╭─ Entries provided

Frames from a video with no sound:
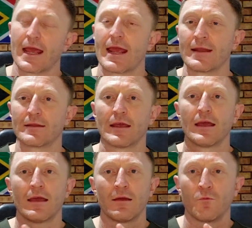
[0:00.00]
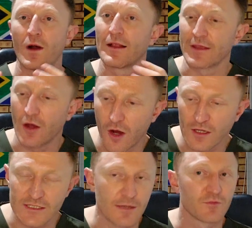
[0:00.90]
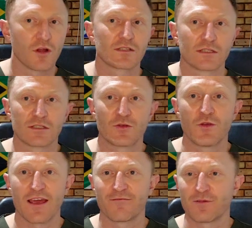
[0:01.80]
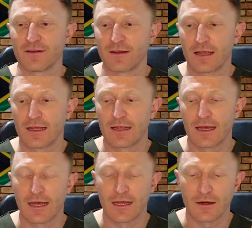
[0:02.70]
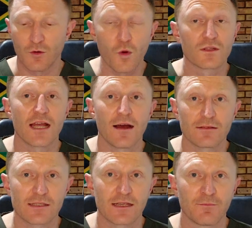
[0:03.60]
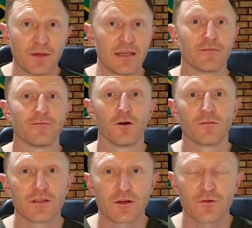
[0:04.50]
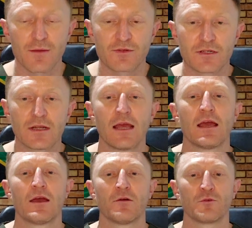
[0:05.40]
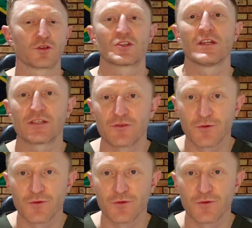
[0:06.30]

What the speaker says: And while there are some doctors who have been caught out being involved in corruption, we also need to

╰─

» **What the task requires**:
When copying the data above, repeat every word exactly and drop the pictures.

» **Solution for this task**:
Frames from a video with no sound:
[0:00.00]
[0:00.90]
[0:01.80]
[0:02.70]
[0:03.60]
[0:04.50]
[0:05.40]
[0:06.30]

What the speaker says: And while there are some doctors who have been caught out being involved in corruption, we also need to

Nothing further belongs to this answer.